### WORK REQUIRED
Write out the full set of records exactly. Any pictures in them do not belong in the copy.

### Collected data
= Beginning of Section =
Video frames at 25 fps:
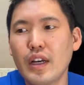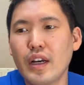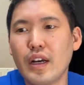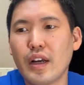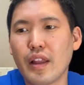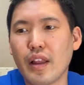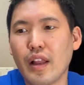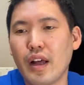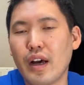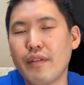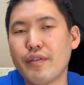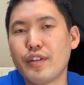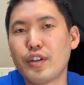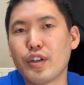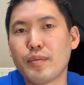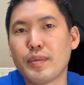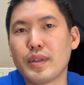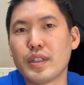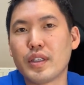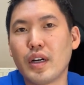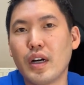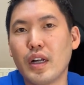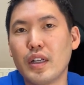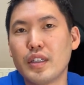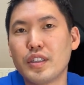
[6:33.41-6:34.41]
A lot of
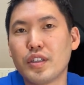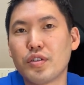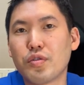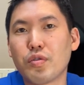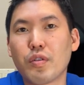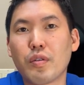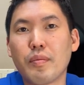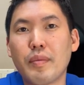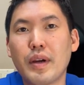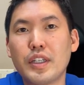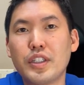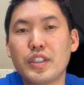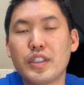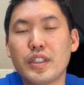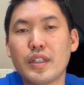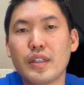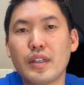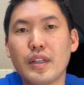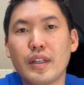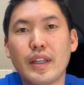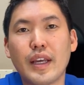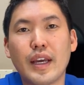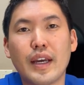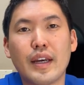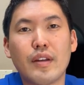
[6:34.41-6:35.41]
dermatologists will
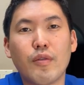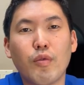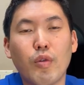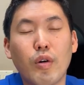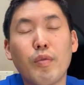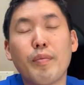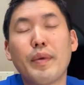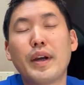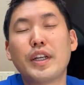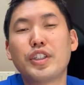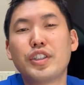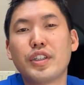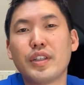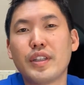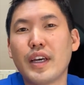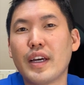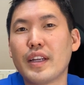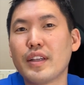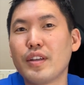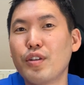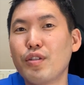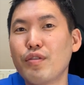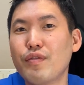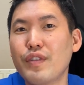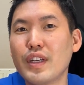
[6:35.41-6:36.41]
mention that, will mention that
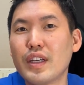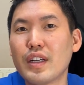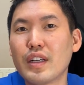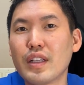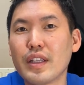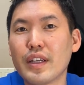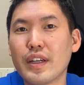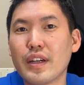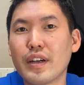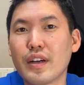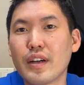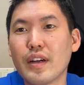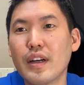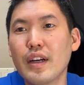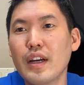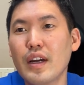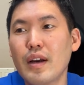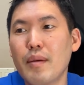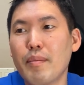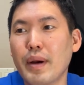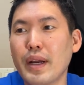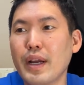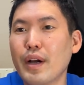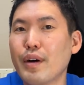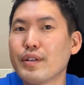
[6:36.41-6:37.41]
U V Clear
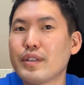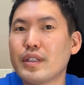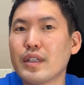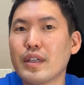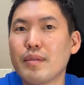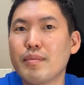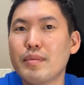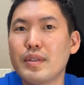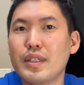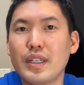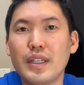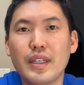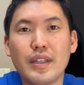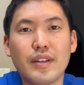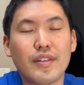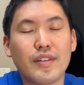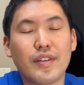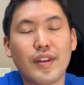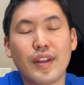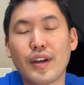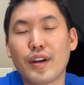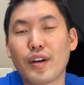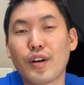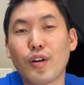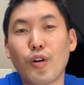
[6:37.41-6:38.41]
by Elta M D is
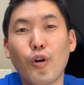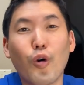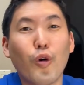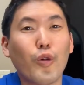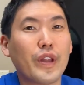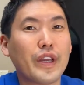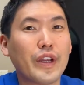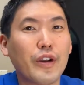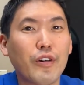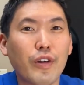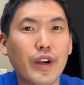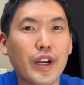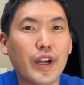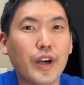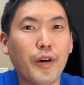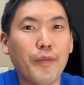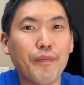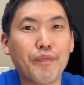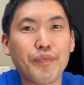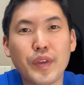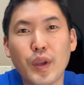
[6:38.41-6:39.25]
their holy grail.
= End of Section =
### SOLUTION FOR THIS TASK
Video frames at 25 fps:
[6:33.41-6:34.41]
A lot of
[6:34.41-6:35.41]
dermatologists will
[6:35.41-6:36.41]
mention that, will mention that
[6:36.41-6:37.41]
U V Clear
[6:37.41-6:38.41]
by Elta M D is
[6:38.41-6:39.25]
their holy grail.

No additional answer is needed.